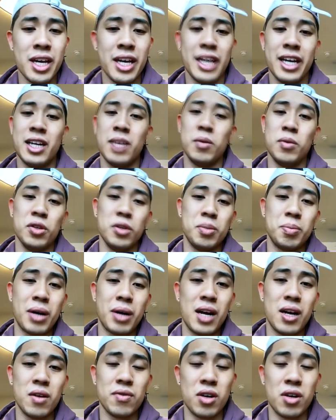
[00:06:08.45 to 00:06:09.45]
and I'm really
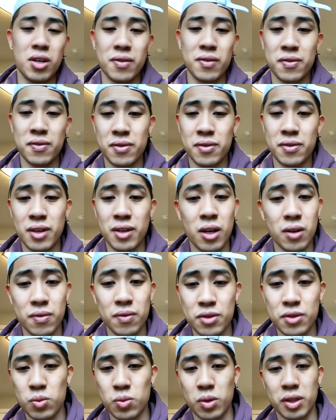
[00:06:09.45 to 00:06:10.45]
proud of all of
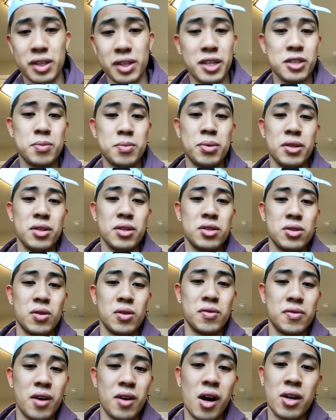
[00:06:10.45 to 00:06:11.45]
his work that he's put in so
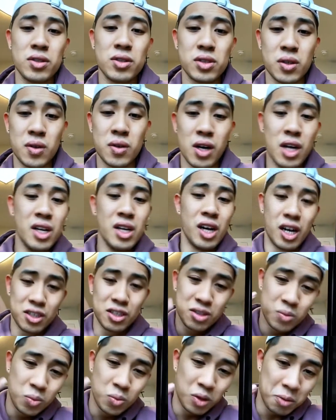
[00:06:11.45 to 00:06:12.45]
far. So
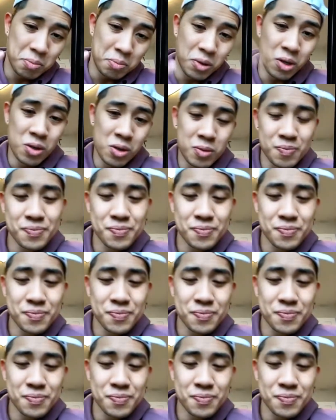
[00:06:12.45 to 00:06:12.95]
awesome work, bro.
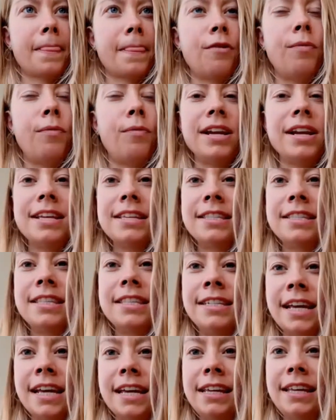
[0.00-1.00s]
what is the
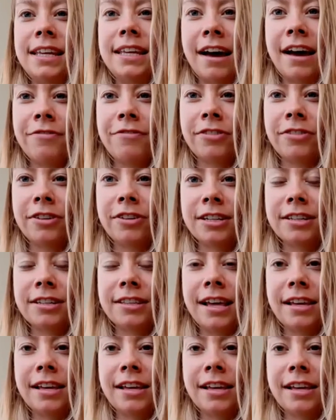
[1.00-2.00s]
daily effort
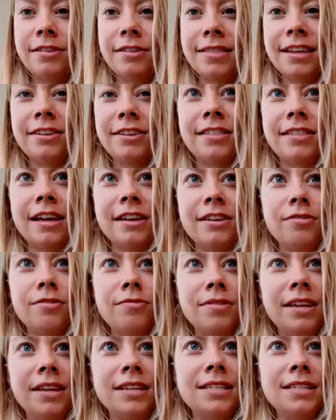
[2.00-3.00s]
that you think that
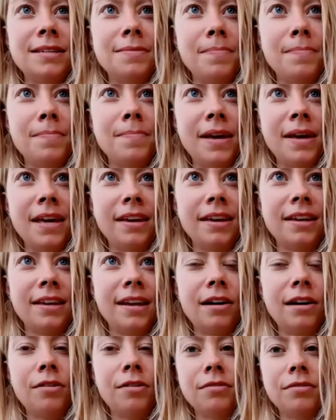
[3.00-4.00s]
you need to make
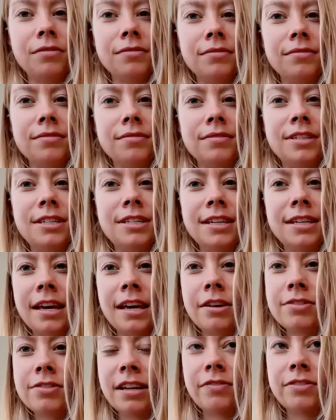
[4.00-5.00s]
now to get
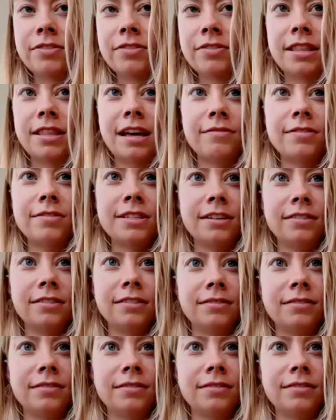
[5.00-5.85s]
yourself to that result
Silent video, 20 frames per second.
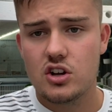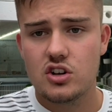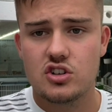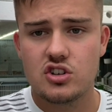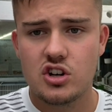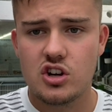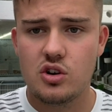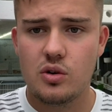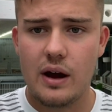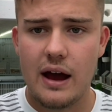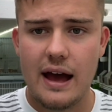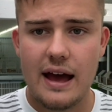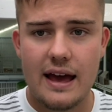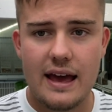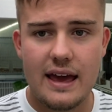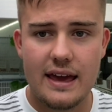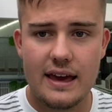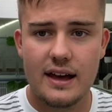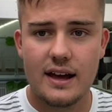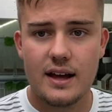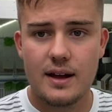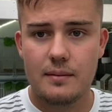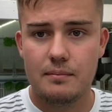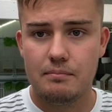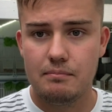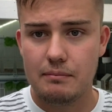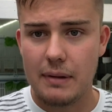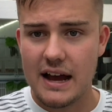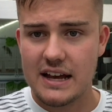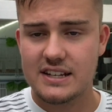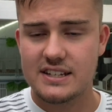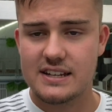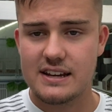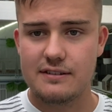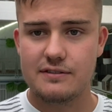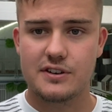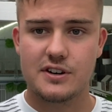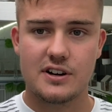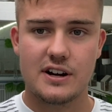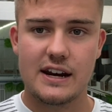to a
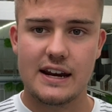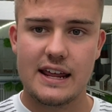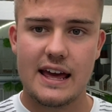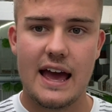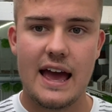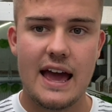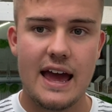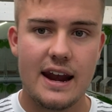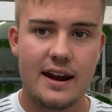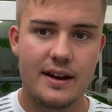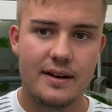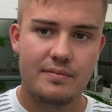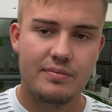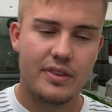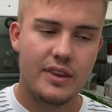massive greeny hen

*****

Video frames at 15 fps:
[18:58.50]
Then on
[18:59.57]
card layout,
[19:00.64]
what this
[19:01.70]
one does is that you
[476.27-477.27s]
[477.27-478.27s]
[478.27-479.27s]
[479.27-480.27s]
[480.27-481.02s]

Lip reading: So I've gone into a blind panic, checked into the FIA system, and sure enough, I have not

*****

# WHAT YOU NEED TO DO
In the records above, the line with "[476.27-477.27s]" marks the start and the line with "Lip reading: So" marks the end; copy that stretch exactly, both lines included, and nothing else.

# ANSWER BELOW
[476.27-477.27s]
[477.27-478.27s]
[478.27-479.27s]
[479.27-480.27s]
[480.27-481.02s]

Lip reading: So I've gone into a blind panic, checked into the FIA system, and sure enough, I have not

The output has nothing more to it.